Implications of Paradigm Shifts

• When a scientific revolution occurs, former paradigms may not be discarded but instead limited to specific fields where they still apply effectively.

• Reflecting on personal disciplines can reveal examples of paradigm shifts or highlight the current dominant paradigms in those fields. Questions arise about how these changes occurred or if they have yet to happen.

Historical Context of Modern Science

• Modern science traces its roots back to the Enlightenment, giving rise to empiricism—the belief that knowledge comes solely through sensory experience.

• Philosophical positivism radicalizes empiricism further, advocating for unified scientific methods and languages while emphasizing verifiability through sensory experience.

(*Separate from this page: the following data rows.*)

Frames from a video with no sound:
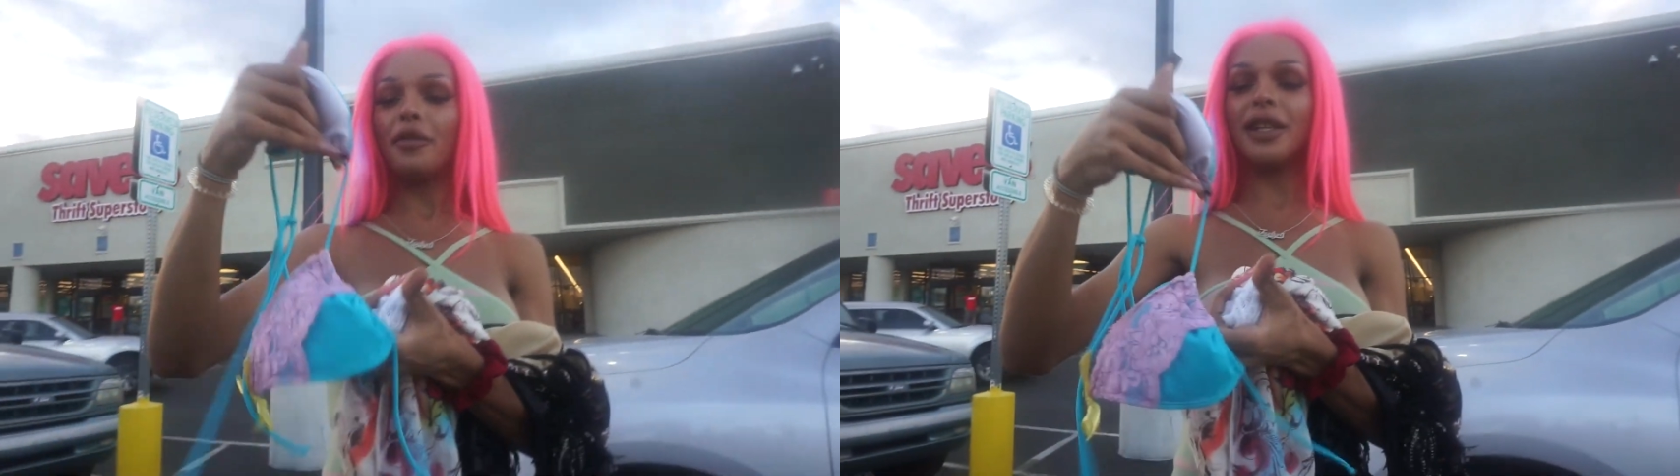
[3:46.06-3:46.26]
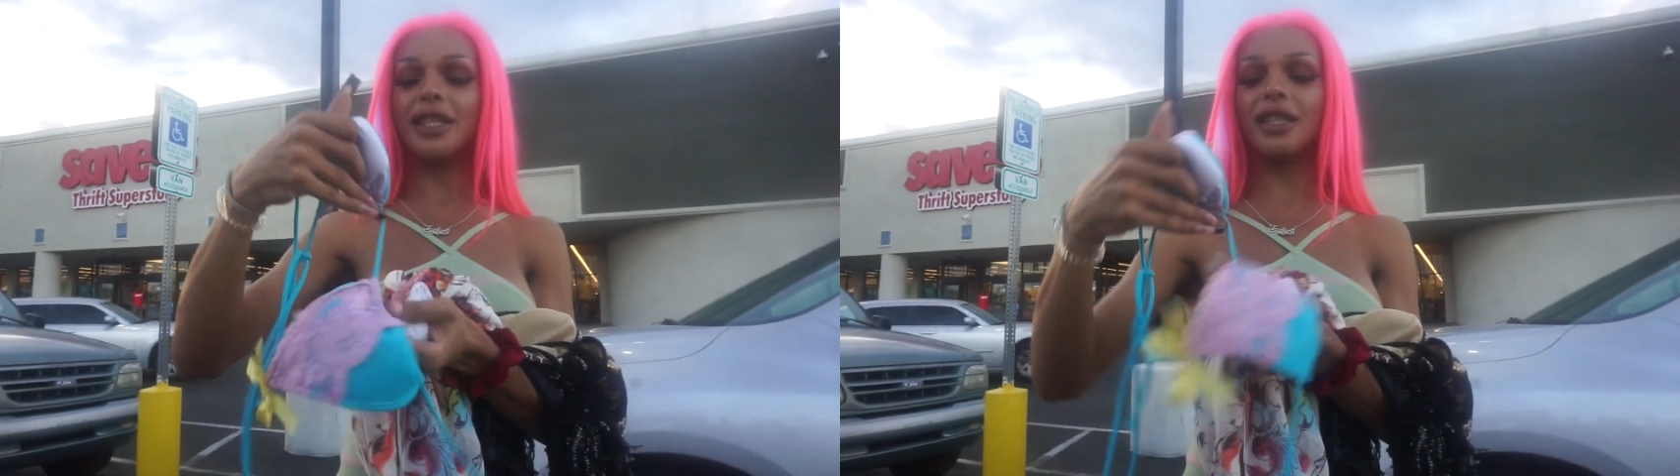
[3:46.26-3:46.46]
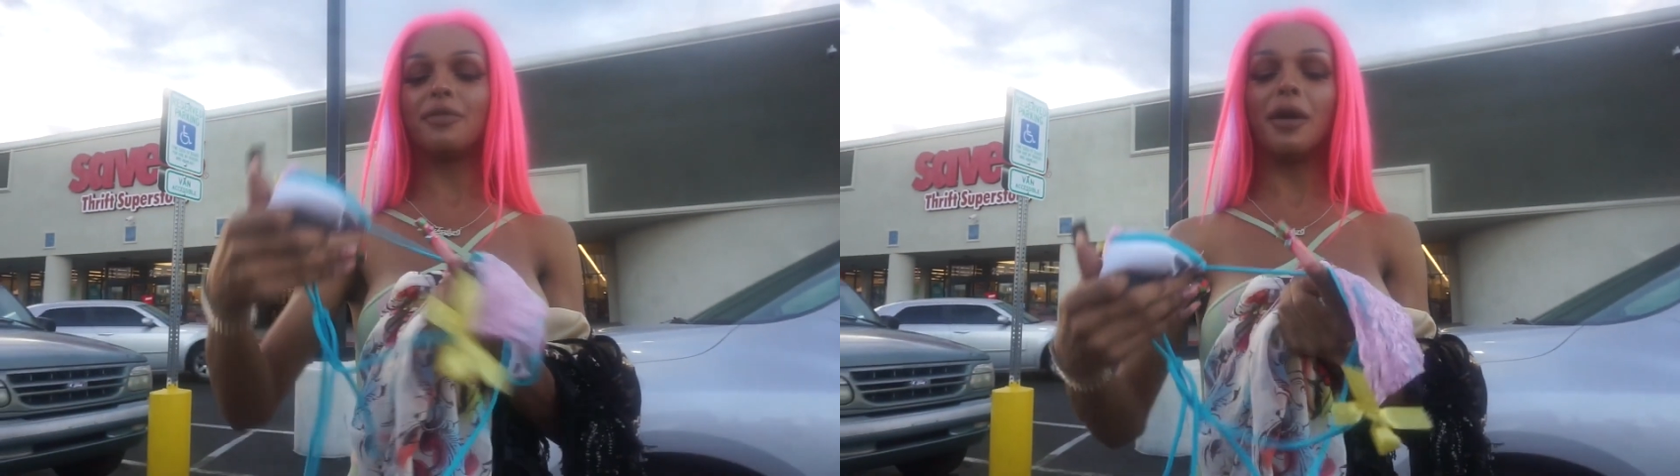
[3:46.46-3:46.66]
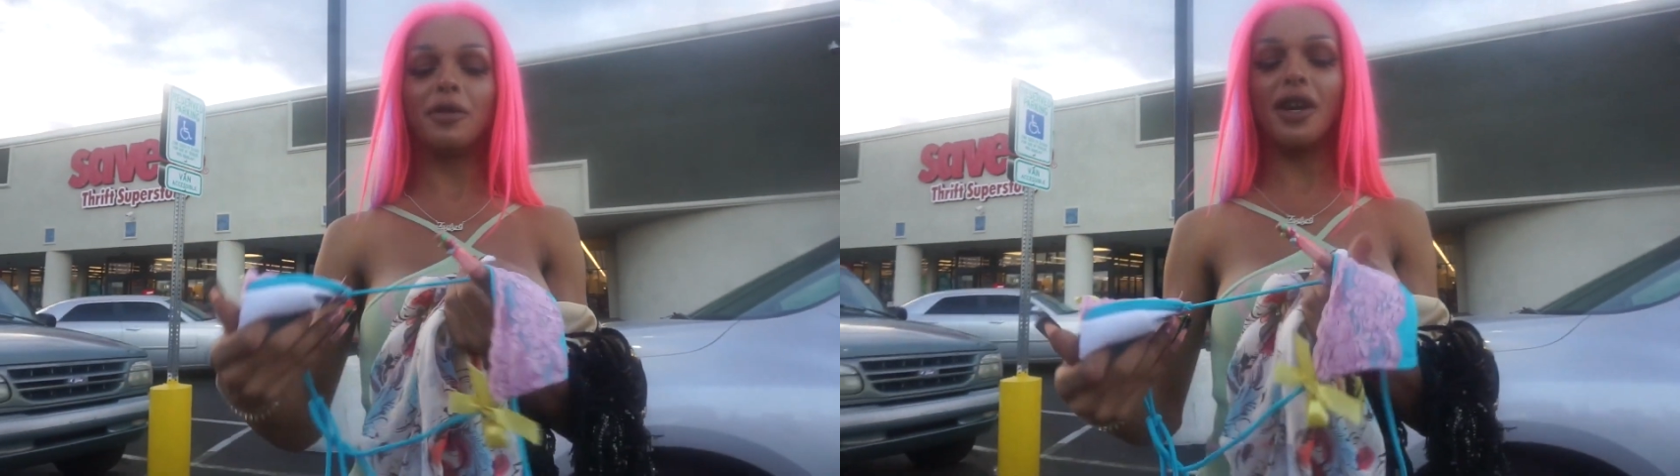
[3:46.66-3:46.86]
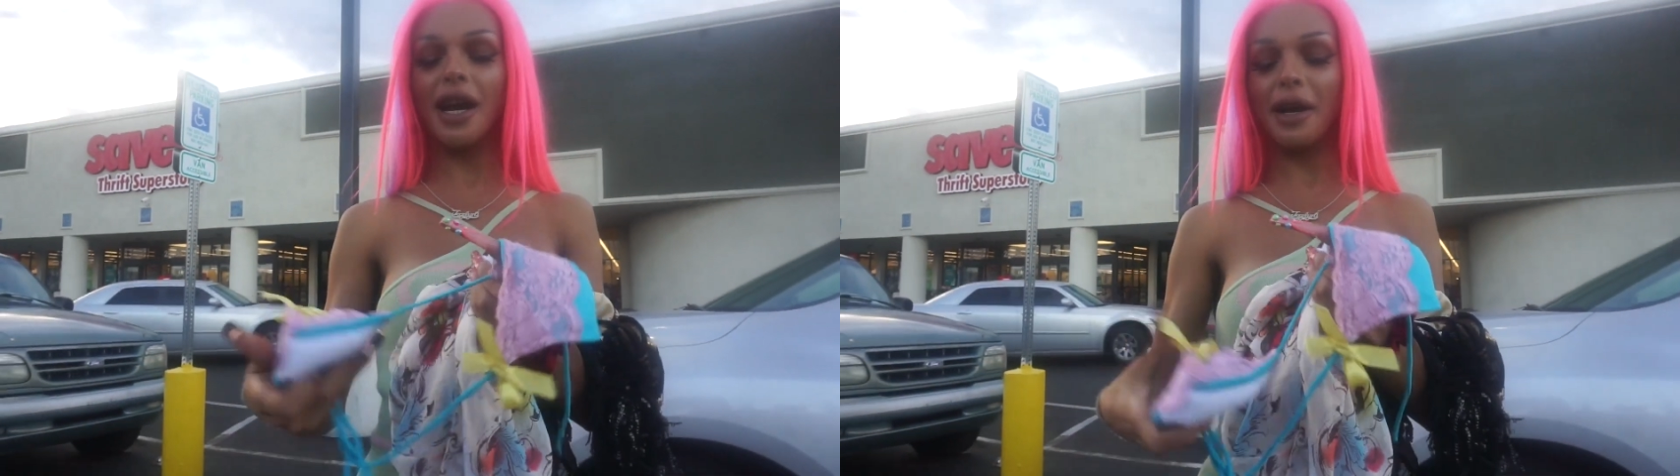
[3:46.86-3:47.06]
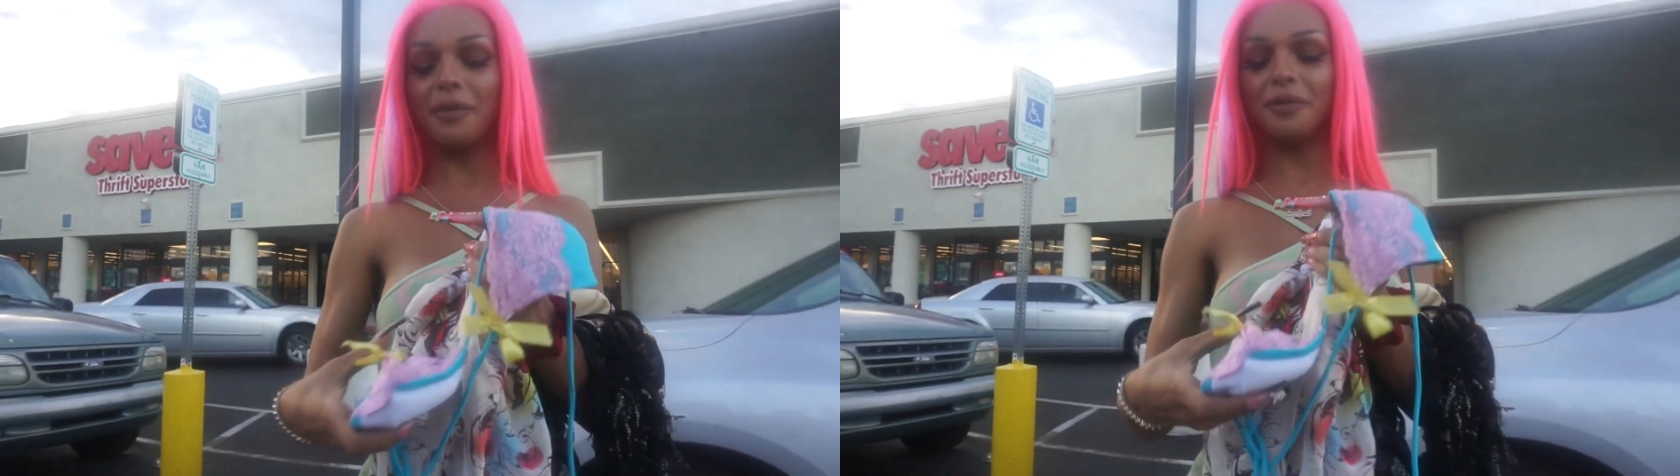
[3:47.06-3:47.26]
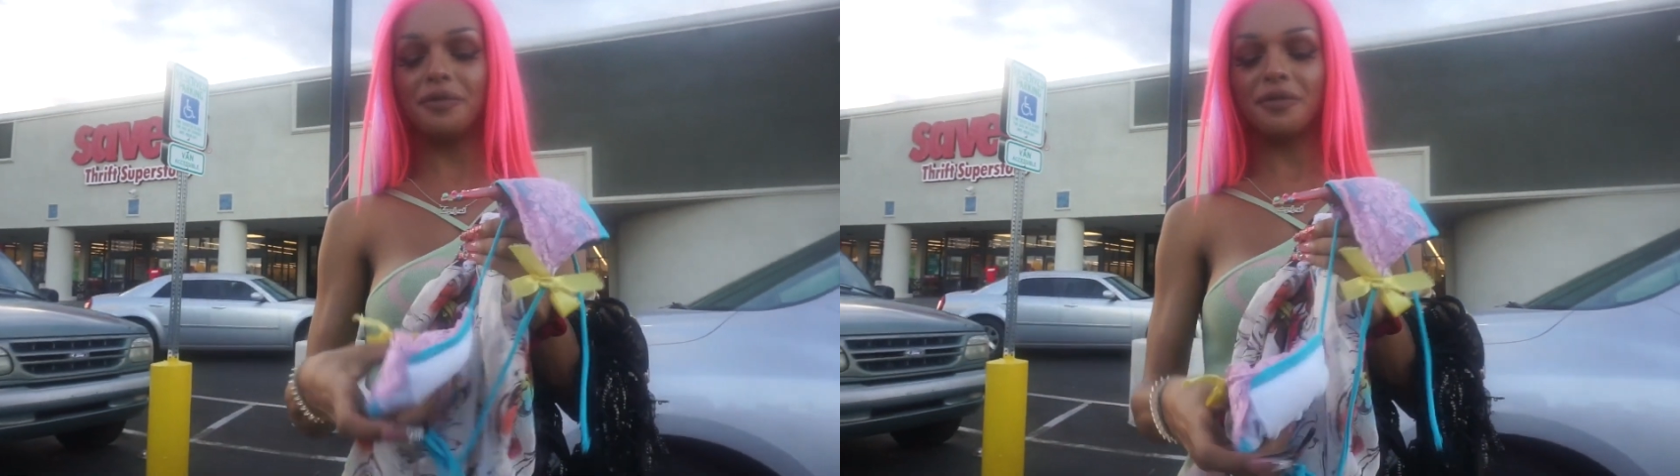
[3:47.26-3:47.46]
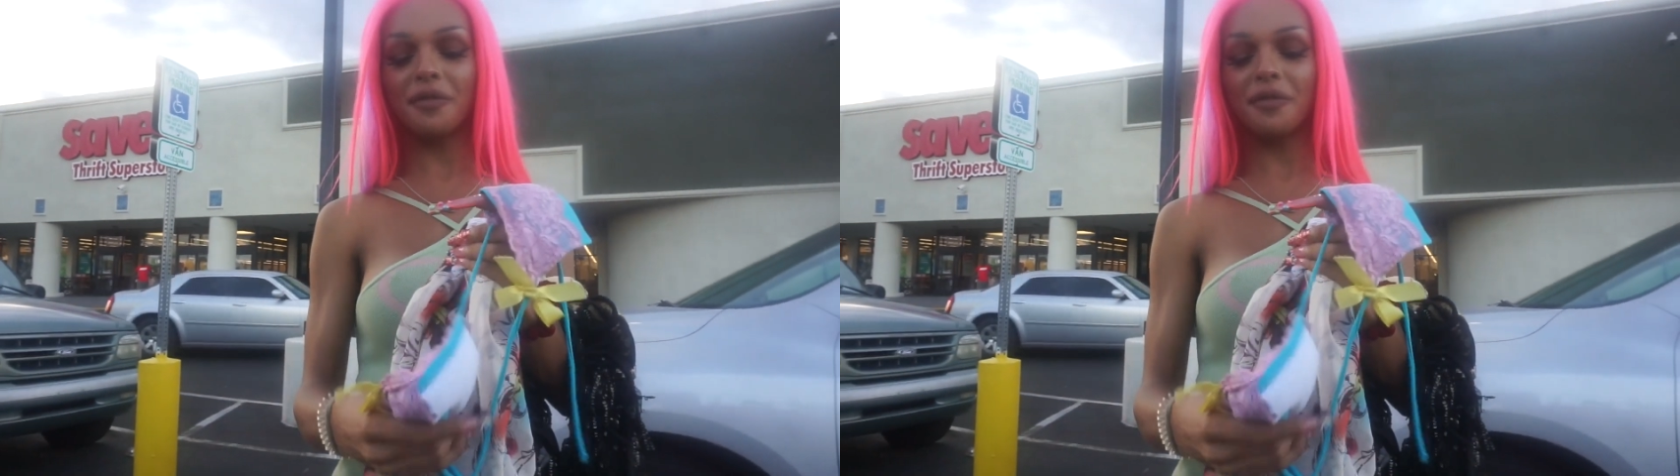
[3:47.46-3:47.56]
princess bubblegum,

Kuhn's Critique of Linear Progression in Science

• In contrast to linear progress models, Kuhn argues that scientific advancement involves periodic paradigm shifts rather than continuous progression toward infinite knowledge. This perspective challenges traditional views rooted in logical positivism.

• A crisis arises when dominant paradigms face challenges from anomalies; this leads to revolutionary changes resulting in new normal sciences until another set of anomalies prompts further shifts.